> Problem:
Each record below is to be retyped exactly, with its pictures omitted.

> Dataset entries:
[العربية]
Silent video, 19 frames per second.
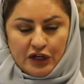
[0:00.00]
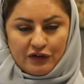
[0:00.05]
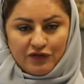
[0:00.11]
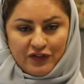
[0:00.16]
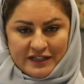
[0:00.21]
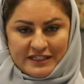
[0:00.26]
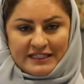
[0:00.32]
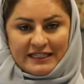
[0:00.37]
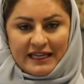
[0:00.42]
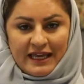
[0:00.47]

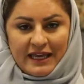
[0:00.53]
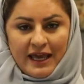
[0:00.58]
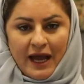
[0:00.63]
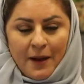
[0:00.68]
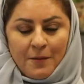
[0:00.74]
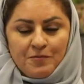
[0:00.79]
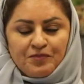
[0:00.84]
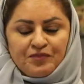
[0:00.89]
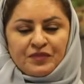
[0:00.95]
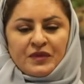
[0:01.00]

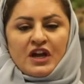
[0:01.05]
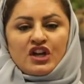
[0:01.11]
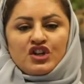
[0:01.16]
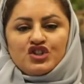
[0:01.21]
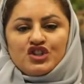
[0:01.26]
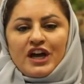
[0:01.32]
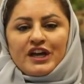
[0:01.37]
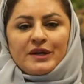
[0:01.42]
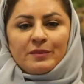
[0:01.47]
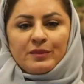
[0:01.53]
الفصلية
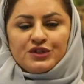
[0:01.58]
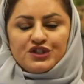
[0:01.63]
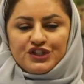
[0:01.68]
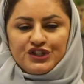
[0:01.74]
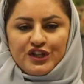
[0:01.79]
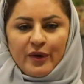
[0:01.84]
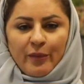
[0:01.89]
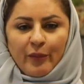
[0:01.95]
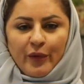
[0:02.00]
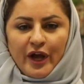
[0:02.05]
جانب
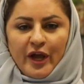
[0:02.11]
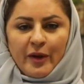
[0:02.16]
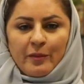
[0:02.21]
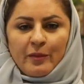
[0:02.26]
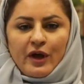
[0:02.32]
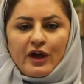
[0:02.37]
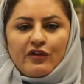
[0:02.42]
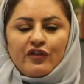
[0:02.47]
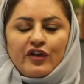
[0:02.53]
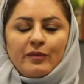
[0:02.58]
جدا مهم
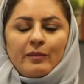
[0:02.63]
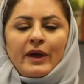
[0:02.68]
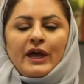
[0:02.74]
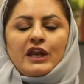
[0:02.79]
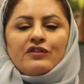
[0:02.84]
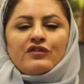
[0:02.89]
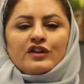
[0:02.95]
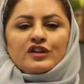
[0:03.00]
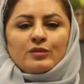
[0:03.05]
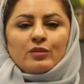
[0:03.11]
في
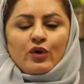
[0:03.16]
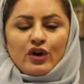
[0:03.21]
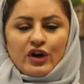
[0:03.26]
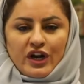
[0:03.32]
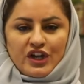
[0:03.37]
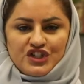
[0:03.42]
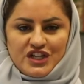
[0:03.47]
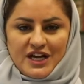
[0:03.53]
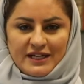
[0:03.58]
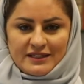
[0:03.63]
معرفة
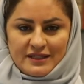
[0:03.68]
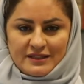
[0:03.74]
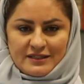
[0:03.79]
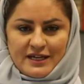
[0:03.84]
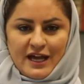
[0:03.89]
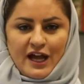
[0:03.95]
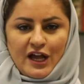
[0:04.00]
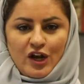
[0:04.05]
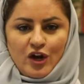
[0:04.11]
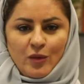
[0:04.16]
مخرجات
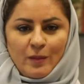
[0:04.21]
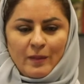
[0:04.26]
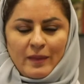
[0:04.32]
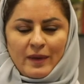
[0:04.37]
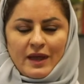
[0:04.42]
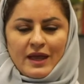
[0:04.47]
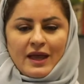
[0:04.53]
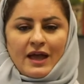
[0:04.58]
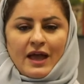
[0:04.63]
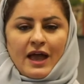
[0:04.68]
التعلم
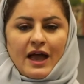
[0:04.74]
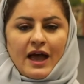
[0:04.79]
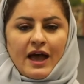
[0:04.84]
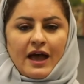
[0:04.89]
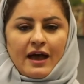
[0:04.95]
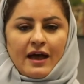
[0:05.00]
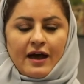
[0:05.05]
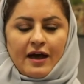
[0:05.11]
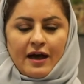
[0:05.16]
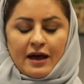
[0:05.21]

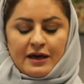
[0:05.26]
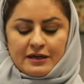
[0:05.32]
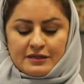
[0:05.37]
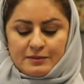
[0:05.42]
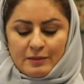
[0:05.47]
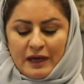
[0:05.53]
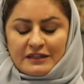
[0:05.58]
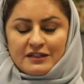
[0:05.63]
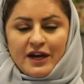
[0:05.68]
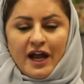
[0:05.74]
آه،
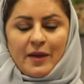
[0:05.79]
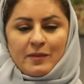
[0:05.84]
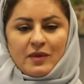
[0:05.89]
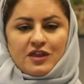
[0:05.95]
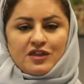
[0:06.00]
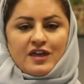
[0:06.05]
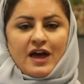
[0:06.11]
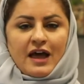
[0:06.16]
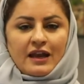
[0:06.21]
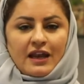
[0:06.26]
أطرح
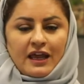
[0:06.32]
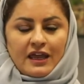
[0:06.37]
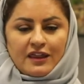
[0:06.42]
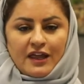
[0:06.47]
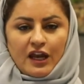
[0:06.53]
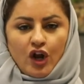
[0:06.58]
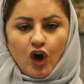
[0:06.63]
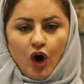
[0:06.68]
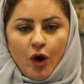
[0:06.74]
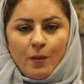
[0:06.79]
مثال إذا
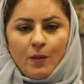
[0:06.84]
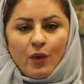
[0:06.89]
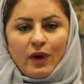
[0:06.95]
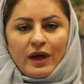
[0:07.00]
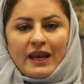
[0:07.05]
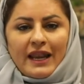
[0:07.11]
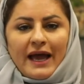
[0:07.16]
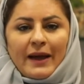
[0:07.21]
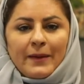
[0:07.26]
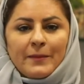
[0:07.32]
الأم
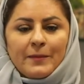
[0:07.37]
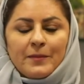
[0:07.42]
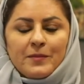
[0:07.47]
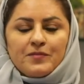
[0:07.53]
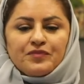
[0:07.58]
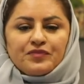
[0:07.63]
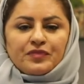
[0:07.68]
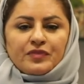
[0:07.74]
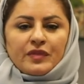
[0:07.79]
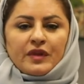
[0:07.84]
والأب
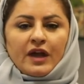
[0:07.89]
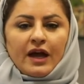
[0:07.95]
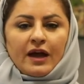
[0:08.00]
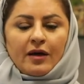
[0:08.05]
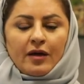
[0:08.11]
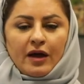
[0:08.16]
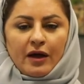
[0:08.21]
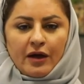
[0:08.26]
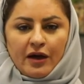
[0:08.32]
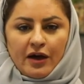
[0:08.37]

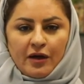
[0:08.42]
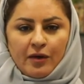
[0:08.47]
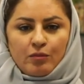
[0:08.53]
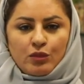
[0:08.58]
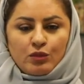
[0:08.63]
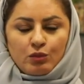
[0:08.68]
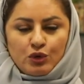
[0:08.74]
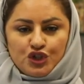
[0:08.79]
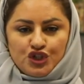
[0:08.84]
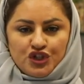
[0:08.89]
آه،
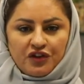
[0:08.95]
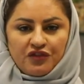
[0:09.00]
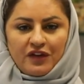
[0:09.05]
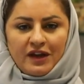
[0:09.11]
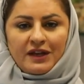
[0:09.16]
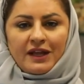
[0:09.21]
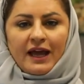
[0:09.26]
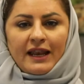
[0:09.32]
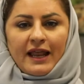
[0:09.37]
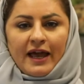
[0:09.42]

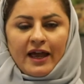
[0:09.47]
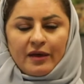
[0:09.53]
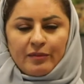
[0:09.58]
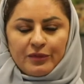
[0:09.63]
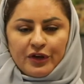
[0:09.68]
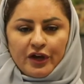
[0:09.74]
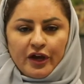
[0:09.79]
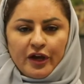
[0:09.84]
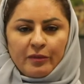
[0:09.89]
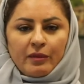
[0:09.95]
مشرفين على
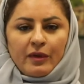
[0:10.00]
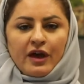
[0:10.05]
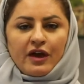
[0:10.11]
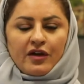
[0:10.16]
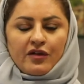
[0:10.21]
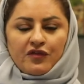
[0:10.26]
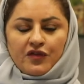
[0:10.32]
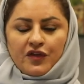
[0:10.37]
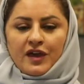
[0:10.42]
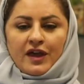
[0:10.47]
ابنهم
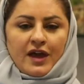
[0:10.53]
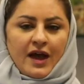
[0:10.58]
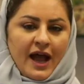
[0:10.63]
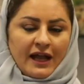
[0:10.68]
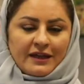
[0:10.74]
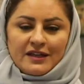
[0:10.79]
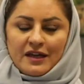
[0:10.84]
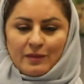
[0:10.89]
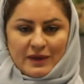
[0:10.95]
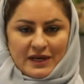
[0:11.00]
في
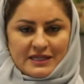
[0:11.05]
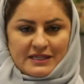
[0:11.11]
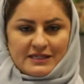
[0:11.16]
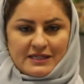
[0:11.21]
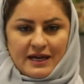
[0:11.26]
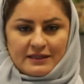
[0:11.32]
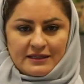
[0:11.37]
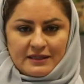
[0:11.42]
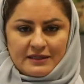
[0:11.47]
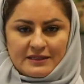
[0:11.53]
احد
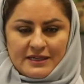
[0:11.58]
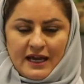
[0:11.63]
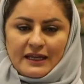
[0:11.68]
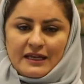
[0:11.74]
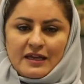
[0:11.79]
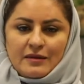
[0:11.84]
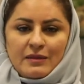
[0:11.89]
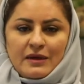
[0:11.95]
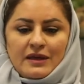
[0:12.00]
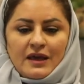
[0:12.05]
المنصات
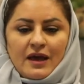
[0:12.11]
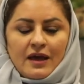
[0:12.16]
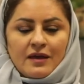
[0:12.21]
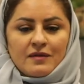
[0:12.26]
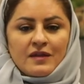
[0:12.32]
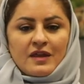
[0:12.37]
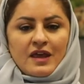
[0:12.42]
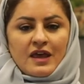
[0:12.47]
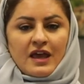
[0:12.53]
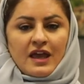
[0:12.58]
التعليميه
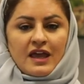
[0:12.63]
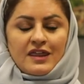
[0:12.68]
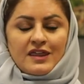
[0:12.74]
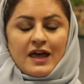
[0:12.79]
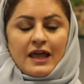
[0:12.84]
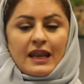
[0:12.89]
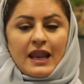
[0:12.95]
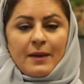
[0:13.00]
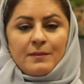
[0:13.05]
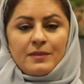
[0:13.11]
اذا
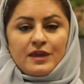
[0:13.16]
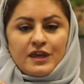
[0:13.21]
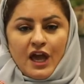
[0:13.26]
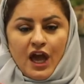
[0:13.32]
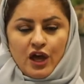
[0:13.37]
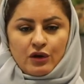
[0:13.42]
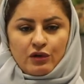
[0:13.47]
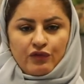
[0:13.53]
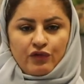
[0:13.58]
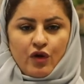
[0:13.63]
لم
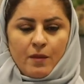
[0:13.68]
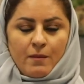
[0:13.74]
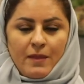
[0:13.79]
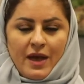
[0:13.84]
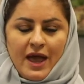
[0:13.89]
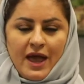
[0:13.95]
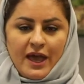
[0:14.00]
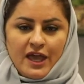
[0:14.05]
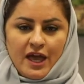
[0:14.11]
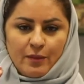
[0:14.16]
يعرفوا ما
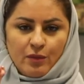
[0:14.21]
هي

> Solution for this problem:
[العربية]
Silent video, 19 frames per second.
[0:00.00]
[0:00.05]
[0:00.11]
[0:00.16]
[0:00.21]
[0:00.26]
[0:00.32]
[0:00.37]
[0:00.42]
[0:00.47]

[0:00.53]
[0:00.58]
[0:00.63]
[0:00.68]
[0:00.74]
[0:00.79]
[0:00.84]
[0:00.89]
[0:00.95]
[0:01.00]

[0:01.05]
[0:01.11]
[0:01.16]
[0:01.21]
[0:01.26]
[0:01.32]
[0:01.37]
[0:01.42]
[0:01.47]
[0:01.53]
الفصلية
[0:01.58]
[0:01.63]
[0:01.68]
[0:01.74]
[0:01.79]
[0:01.84]
[0:01.89]
[0:01.95]
[0:02.00]
[0:02.05]
جانب
[0:02.11]
[0:02.16]
[0:02.21]
[0:02.26]
[0:02.32]
[0:02.37]
[0:02.42]
[0:02.47]
[0:02.53]
[0:02.58]
جدا مهم
[0:02.63]
[0:02.68]
[0:02.74]
[0:02.79]
[0:02.84]
[0:02.89]
[0:02.95]
[0:03.00]
[0:03.05]
[0:03.11]
في
[0:03.16]
[0:03.21]
[0:03.26]
[0:03.32]
[0:03.37]
[0:03.42]
[0:03.47]
[0:03.53]
[0:03.58]
[0:03.63]
معرفة
[0:03.68]
[0:03.74]
[0:03.79]
[0:03.84]
[0:03.89]
[0:03.95]
[0:04.00]
[0:04.05]
[0:04.11]
[0:04.16]
مخرجات
[0:04.21]
[0:04.26]
[0:04.32]
[0:04.37]
[0:04.42]
[0:04.47]
[0:04.53]
[0:04.58]
[0:04.63]
[0:04.68]
التعلم
[0:04.74]
[0:04.79]
[0:04.84]
[0:04.89]
[0:04.95]
[0:05.00]
[0:05.05]
[0:05.11]
[0:05.16]
[0:05.21]

[0:05.26]
[0:05.32]
[0:05.37]
[0:05.42]
[0:05.47]
[0:05.53]
[0:05.58]
[0:05.63]
[0:05.68]
[0:05.74]
آه،
[0:05.79]
[0:05.84]
[0:05.89]
[0:05.95]
[0:06.00]
[0:06.05]
[0:06.11]
[0:06.16]
[0:06.21]
[0:06.26]
أطرح
[0:06.32]
[0:06.37]
[0:06.42]
[0:06.47]
[0:06.53]
[0:06.58]
[0:06.63]
[0:06.68]
[0:06.74]
[0:06.79]
مثال إذا
[0:06.84]
[0:06.89]
[0:06.95]
[0:07.00]
[0:07.05]
[0:07.11]
[0:07.16]
[0:07.21]
[0:07.26]
[0:07.32]
الأم
[0:07.37]
[0:07.42]
[0:07.47]
[0:07.53]
[0:07.58]
[0:07.63]
[0:07.68]
[0:07.74]
[0:07.79]
[0:07.84]
والأب
[0:07.89]
[0:07.95]
[0:08.00]
[0:08.05]
[0:08.11]
[0:08.16]
[0:08.21]
[0:08.26]
[0:08.32]
[0:08.37]

[0:08.42]
[0:08.47]
[0:08.53]
[0:08.58]
[0:08.63]
[0:08.68]
[0:08.74]
[0:08.79]
[0:08.84]
[0:08.89]
آه،
[0:08.95]
[0:09.00]
[0:09.05]
[0:09.11]
[0:09.16]
[0:09.21]
[0:09.26]
[0:09.32]
[0:09.37]
[0:09.42]

[0:09.47]
[0:09.53]
[0:09.58]
[0:09.63]
[0:09.68]
[0:09.74]
[0:09.79]
[0:09.84]
[0:09.89]
[0:09.95]
مشرفين على
[0:10.00]
[0:10.05]
[0:10.11]
[0:10.16]
[0:10.21]
[0:10.26]
[0:10.32]
[0:10.37]
[0:10.42]
[0:10.47]
ابنهم
[0:10.53]
[0:10.58]
[0:10.63]
[0:10.68]
[0:10.74]
[0:10.79]
[0:10.84]
[0:10.89]
[0:10.95]
[0:11.00]
في
[0:11.05]
[0:11.11]
[0:11.16]
[0:11.21]
[0:11.26]
[0:11.32]
[0:11.37]
[0:11.42]
[0:11.47]
[0:11.53]
احد
[0:11.58]
[0:11.63]
[0:11.68]
[0:11.74]
[0:11.79]
[0:11.84]
[0:11.89]
[0:11.95]
[0:12.00]
[0:12.05]
المنصات
[0:12.11]
[0:12.16]
[0:12.21]
[0:12.26]
[0:12.32]
[0:12.37]
[0:12.42]
[0:12.47]
[0:12.53]
[0:12.58]
التعليميه
[0:12.63]
[0:12.68]
[0:12.74]
[0:12.79]
[0:12.84]
[0:12.89]
[0:12.95]
[0:13.00]
[0:13.05]
[0:13.11]
اذا
[0:13.16]
[0:13.21]
[0:13.26]
[0:13.32]
[0:13.37]
[0:13.42]
[0:13.47]
[0:13.53]
[0:13.58]
[0:13.63]
لم
[0:13.68]
[0:13.74]
[0:13.79]
[0:13.84]
[0:13.89]
[0:13.95]
[0:14.00]
[0:14.05]
[0:14.11]
[0:14.16]
يعرفوا ما
[0:14.21]
هي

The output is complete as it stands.